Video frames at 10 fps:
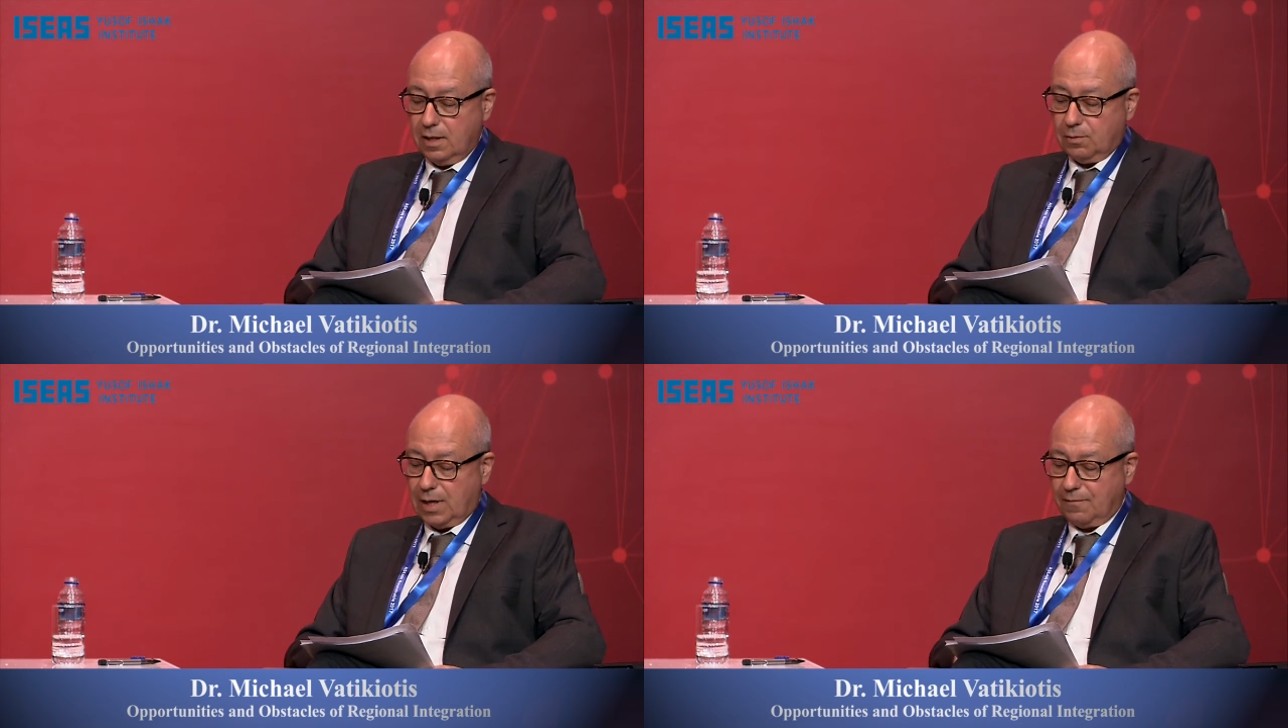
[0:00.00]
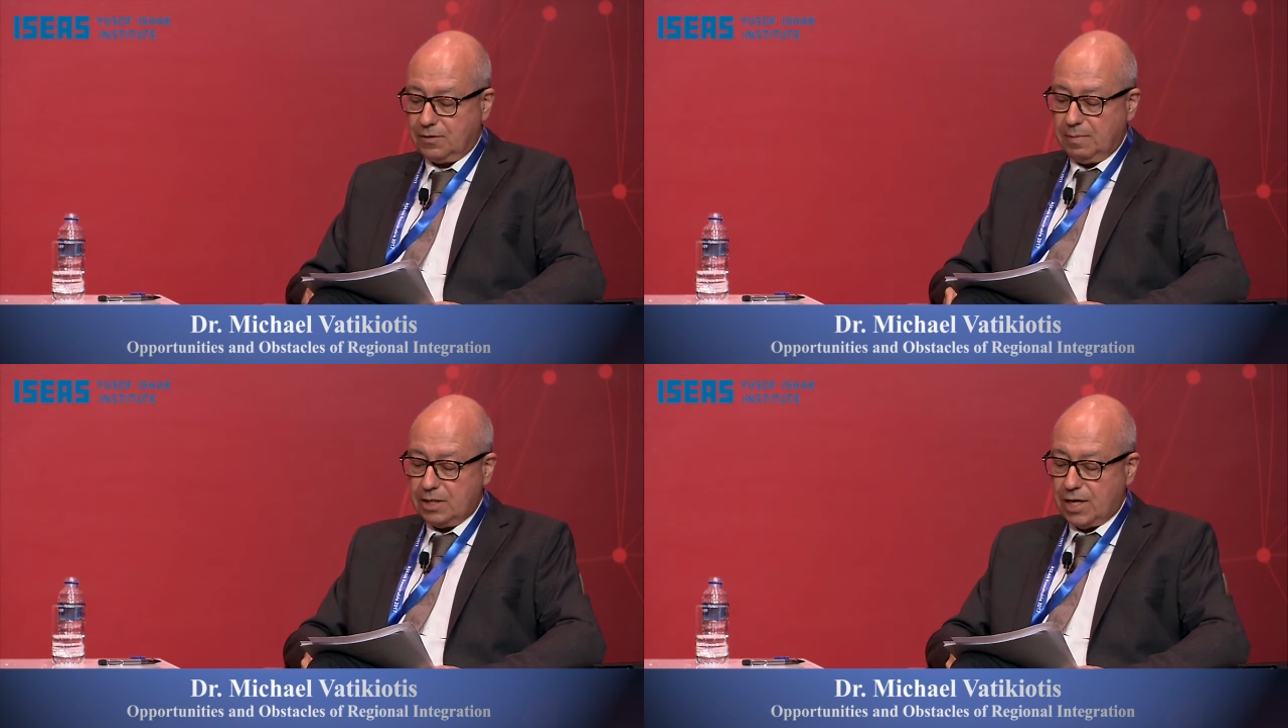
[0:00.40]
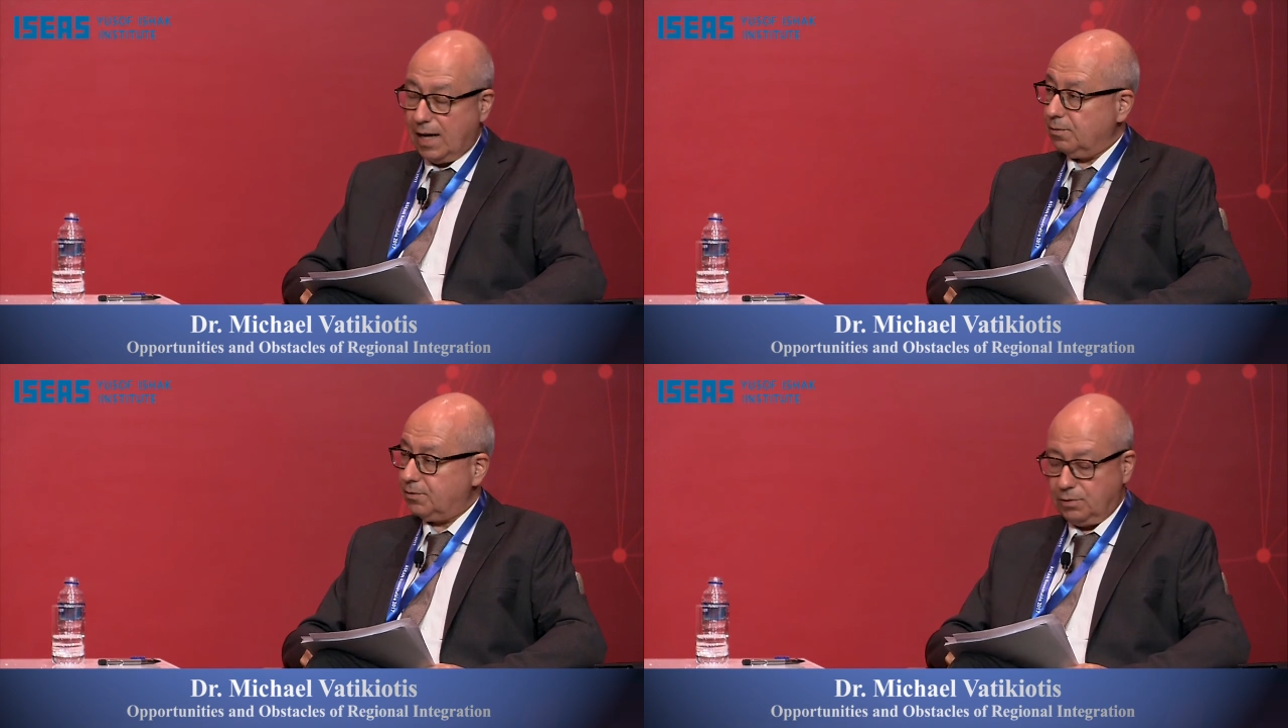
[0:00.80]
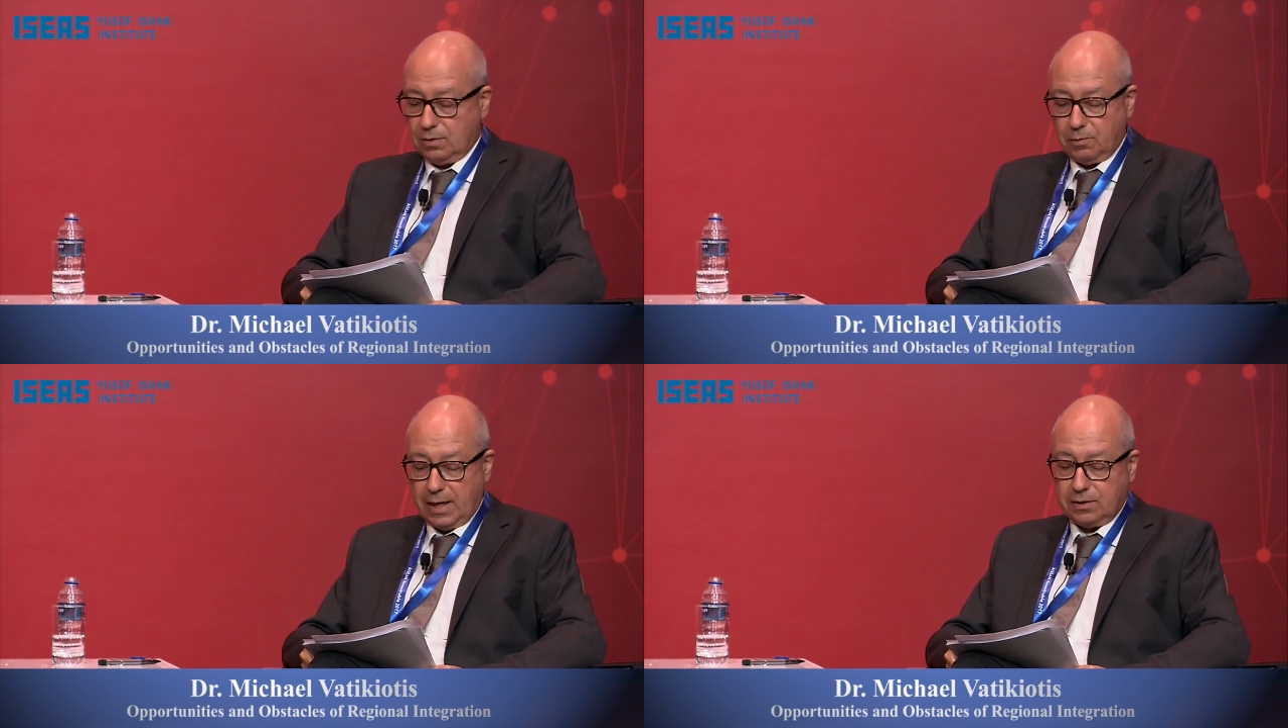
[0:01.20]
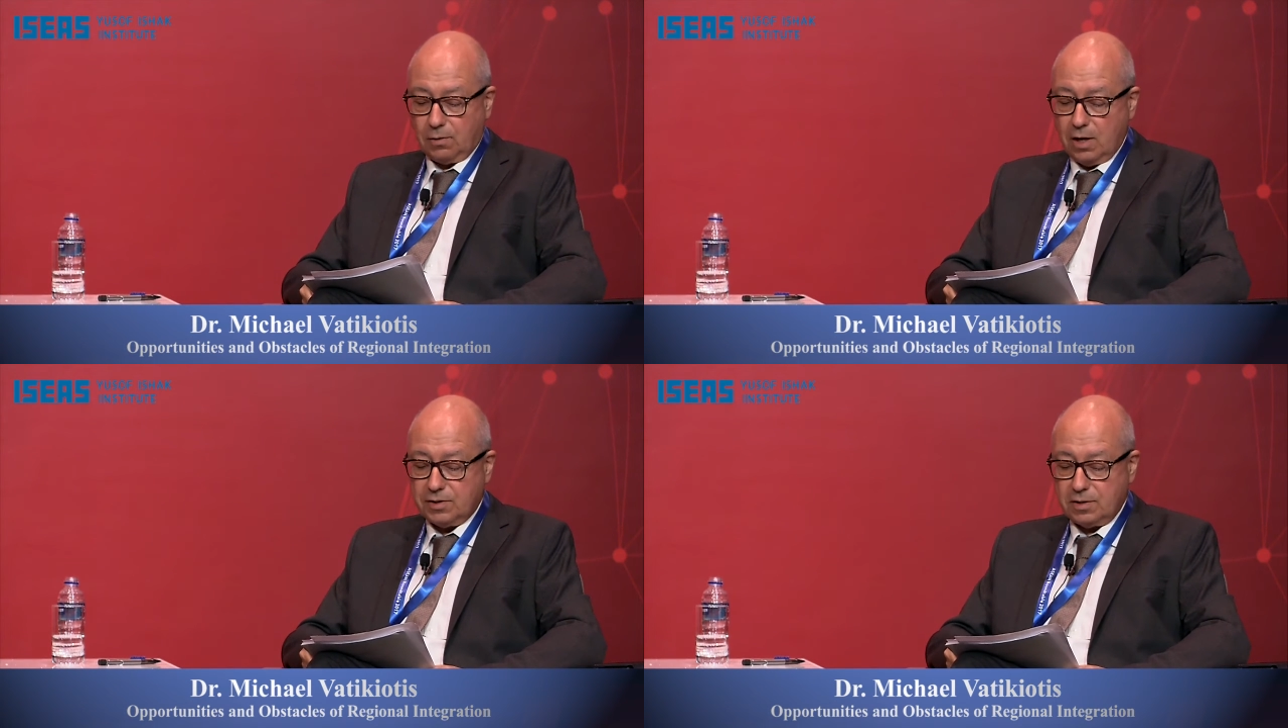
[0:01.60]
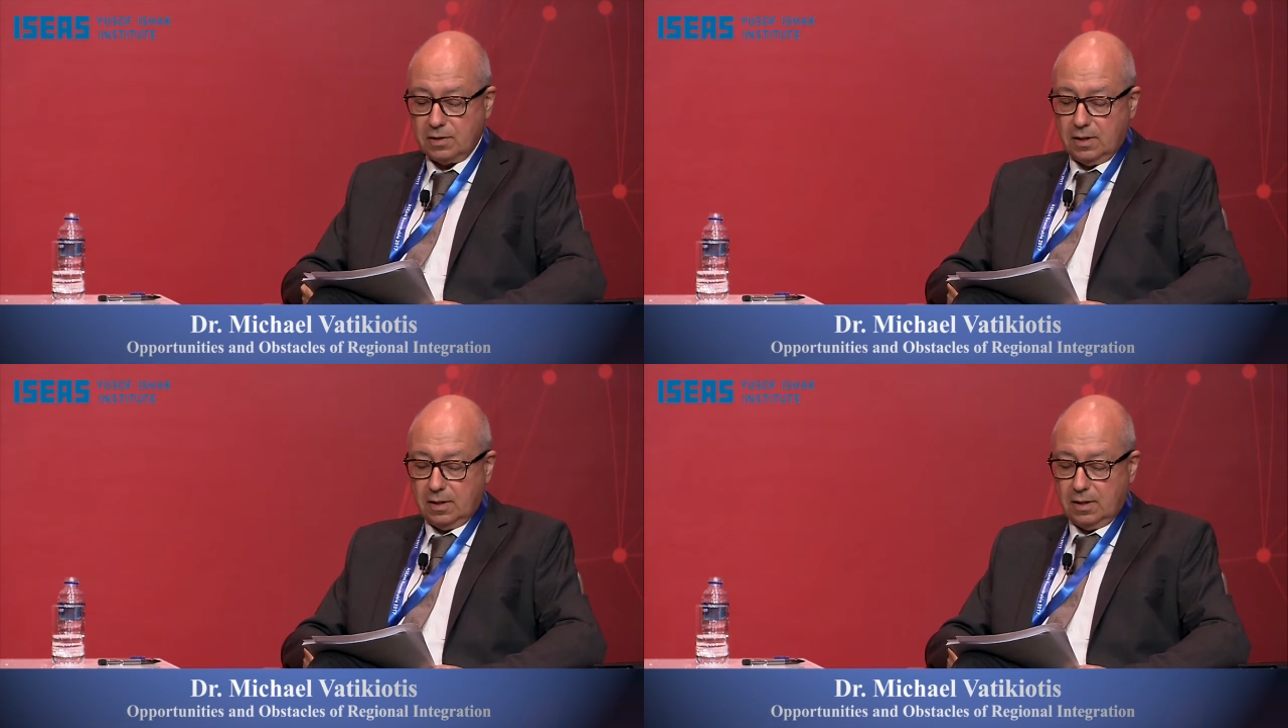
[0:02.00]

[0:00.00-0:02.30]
would have to be channeled through the Red Cross,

....

Problem details -> Drop the pictures and reproduce the rest of the entries above exactly.

Written solution ->
Video frames at 10 fps:
[0:00.00]
[0:00.40]
[0:00.80]
[0:01.20]
[0:01.60]
[0:02.00]

[0:00.00-0:02.30]
would have to be channeled through the Red Cross,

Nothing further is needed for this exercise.